The traders, artisans and workers in Kantamato are all part of a larger informal economy, where incomes are generally low, not regular and tend to fluctuate a lot over time. Moreover, the work that they do is not covered by protective regulatory and social protection systems. The fluctuation in income generation and explicit and implicit disentitlement to benefits, renders them extremely vulnerable to economic and social shocks as witnessed in Kantamanto. Thus, it is the economic losses and their direct consequences that are most disconcerting. The lower income groups in developing societies, such as those eking out a living in Kantamanto, worry about not having enough money or resources with which to survive or live decently, and they worry about not having enough to meet likely contingencies. The raising of cash revenues is a prime concern for many as they strive to obtaining proper nutrition, adequate housing and access to essential services, such as healthcare and education; that is, a basic but decent standard of living.

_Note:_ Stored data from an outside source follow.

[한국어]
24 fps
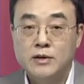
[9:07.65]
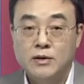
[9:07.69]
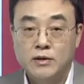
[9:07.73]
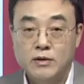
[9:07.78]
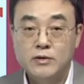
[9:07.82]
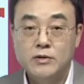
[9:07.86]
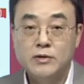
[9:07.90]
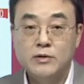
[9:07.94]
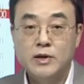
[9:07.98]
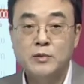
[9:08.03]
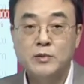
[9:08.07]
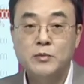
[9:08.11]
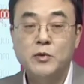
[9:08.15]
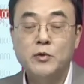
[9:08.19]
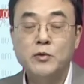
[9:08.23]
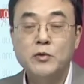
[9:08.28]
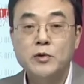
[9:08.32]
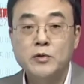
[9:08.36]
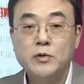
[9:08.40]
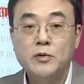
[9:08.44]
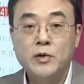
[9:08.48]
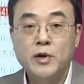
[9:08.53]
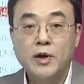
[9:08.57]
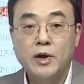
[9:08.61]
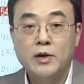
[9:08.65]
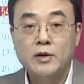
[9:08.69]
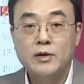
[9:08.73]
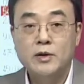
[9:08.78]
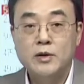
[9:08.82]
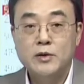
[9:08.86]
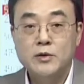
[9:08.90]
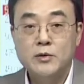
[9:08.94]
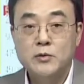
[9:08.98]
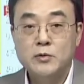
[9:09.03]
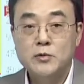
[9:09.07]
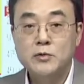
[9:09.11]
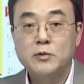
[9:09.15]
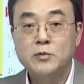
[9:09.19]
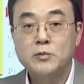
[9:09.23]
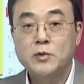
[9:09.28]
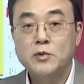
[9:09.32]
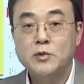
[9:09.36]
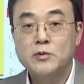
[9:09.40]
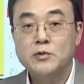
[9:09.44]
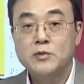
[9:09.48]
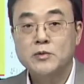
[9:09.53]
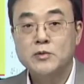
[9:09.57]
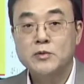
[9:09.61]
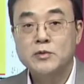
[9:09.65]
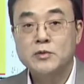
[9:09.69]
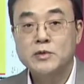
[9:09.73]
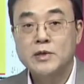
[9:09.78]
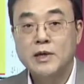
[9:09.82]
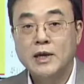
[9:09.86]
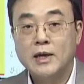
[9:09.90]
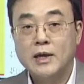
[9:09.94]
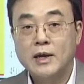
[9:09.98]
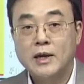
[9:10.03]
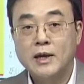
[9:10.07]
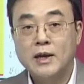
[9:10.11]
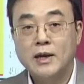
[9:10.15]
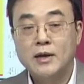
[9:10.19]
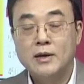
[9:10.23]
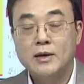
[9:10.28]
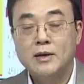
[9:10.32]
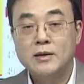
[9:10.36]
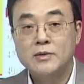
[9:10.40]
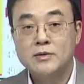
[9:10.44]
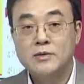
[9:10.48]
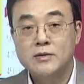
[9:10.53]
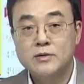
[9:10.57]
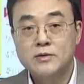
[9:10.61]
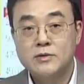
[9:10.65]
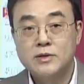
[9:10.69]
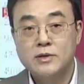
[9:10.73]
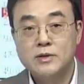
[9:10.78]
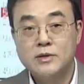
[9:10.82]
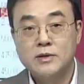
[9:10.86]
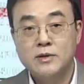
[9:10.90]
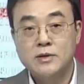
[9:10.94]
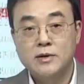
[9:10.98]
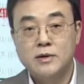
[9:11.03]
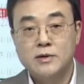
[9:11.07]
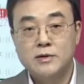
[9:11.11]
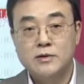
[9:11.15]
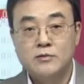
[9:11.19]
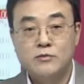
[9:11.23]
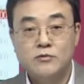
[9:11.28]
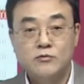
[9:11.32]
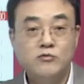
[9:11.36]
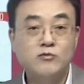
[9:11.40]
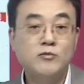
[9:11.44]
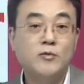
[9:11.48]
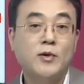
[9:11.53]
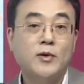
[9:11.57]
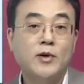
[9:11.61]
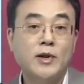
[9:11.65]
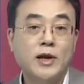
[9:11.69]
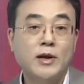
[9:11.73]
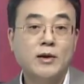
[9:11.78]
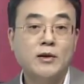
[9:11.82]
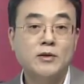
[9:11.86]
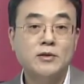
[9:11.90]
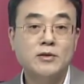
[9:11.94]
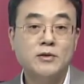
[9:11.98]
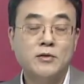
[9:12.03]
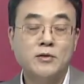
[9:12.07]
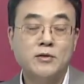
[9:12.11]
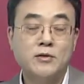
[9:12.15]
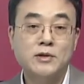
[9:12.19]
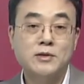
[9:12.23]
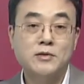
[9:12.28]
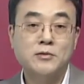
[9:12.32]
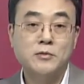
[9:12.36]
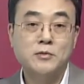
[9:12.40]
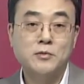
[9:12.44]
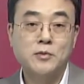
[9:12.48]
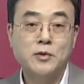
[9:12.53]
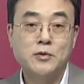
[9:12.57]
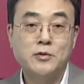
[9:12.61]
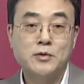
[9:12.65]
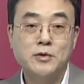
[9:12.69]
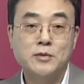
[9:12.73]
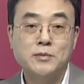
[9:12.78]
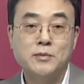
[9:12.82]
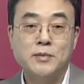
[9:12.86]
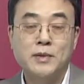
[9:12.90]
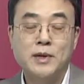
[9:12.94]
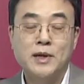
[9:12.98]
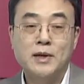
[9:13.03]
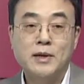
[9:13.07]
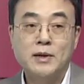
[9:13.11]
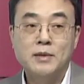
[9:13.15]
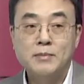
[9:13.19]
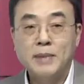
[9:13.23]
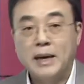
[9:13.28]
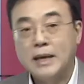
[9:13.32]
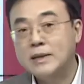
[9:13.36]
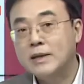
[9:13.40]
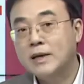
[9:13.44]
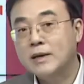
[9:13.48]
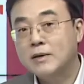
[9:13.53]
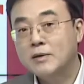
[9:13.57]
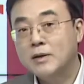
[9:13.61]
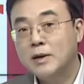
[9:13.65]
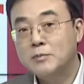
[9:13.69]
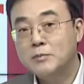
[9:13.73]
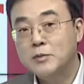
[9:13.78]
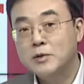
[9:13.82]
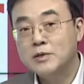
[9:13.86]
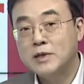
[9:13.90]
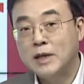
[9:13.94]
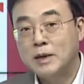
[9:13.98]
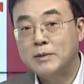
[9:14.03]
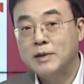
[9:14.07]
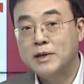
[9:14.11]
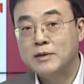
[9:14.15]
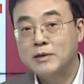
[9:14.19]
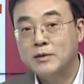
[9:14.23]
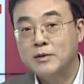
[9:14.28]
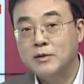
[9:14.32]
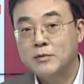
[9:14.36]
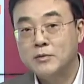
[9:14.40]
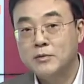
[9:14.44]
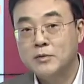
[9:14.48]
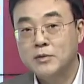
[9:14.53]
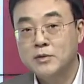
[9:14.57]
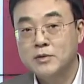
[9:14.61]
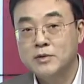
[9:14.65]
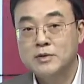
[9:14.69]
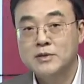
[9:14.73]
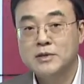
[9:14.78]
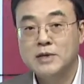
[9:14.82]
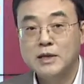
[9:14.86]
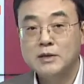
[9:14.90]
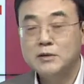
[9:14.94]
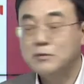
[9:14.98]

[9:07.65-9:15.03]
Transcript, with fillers: 어, 그렇게 보고 있고요. 이 종목도 제가 어, 지, 어, 두 번에 걸쳐서 이 종목은 바닥에서 한번 잡아드렸고 차트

Any threat to their income generation, such as the fire in Kantamanto, puts them in dire circumstances from which it is hard to extricate oneself. Those falling below such levels will very likely suffer the failings that come from intolerable insecurity; an incapacity to function, an inability to take risks, a tendency to drift into one or other social illnesses, and actively contributing to high incidence of child labour.

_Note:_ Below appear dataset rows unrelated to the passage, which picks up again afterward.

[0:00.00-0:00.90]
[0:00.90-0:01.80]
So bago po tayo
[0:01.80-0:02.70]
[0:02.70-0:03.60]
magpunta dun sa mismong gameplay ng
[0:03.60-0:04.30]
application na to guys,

The Kantamanto market is one of the world’s biggest for used clothes, receiving 15 million used clothes -known locally as obroni wawu or ‘dead white man’s clothes’- from the global north each week. According to the Guardian, the market, before the fire, was ‘a sprawling complex of thousands of stalls crammed with clothes from brands including H&M, Levi Strauss, Tesco, Primark, New Look and more.’ It seems the fire, wreaking devastating damage to 10 of the 13 sections of the market, has negatively impacted the majority of an estimated 30,000 people working there, whose livelihoods are intrinsically linked to the commercial activity in the market.
Second-hand clothing markets are quite ubiquitous in the global south. They generally cater to those earning modest incomes. redirecting consumption away from new garments, promoting reused clothing, and preventing premature disposal. Items that enter the second-hand clothing market are sold either directly by consumers or with the help of third-party vendors. But lest we see this as purely a developing country phenomenon, such markets are also thriving in the European Union (EU) and other high income countries. One research shows that the secondhand market is expected to grow exponentially in the EU: while it was worth €16 billion in 2021, it is estimated to reach €34 billion by 2025. It is further projected that globally; the secondhand apparel market will reach $350 billion.
The problem though is in the developing countries, such as Ghana, where the functions of such markets are not regulated forcefully. Without a strong regulatory framework and without proper protections and insurances, it is the workers and vendors in such places who have to bear the brunt of any disaster and/or misfortune if it befalls them. With stripped social protection, the workers are the mercy of events beyond their control and can only hope that the negative effects are not abjectly severe or long-lasting. Not having a living income and/or a living wage, recovering livelihoods is also not an easy task.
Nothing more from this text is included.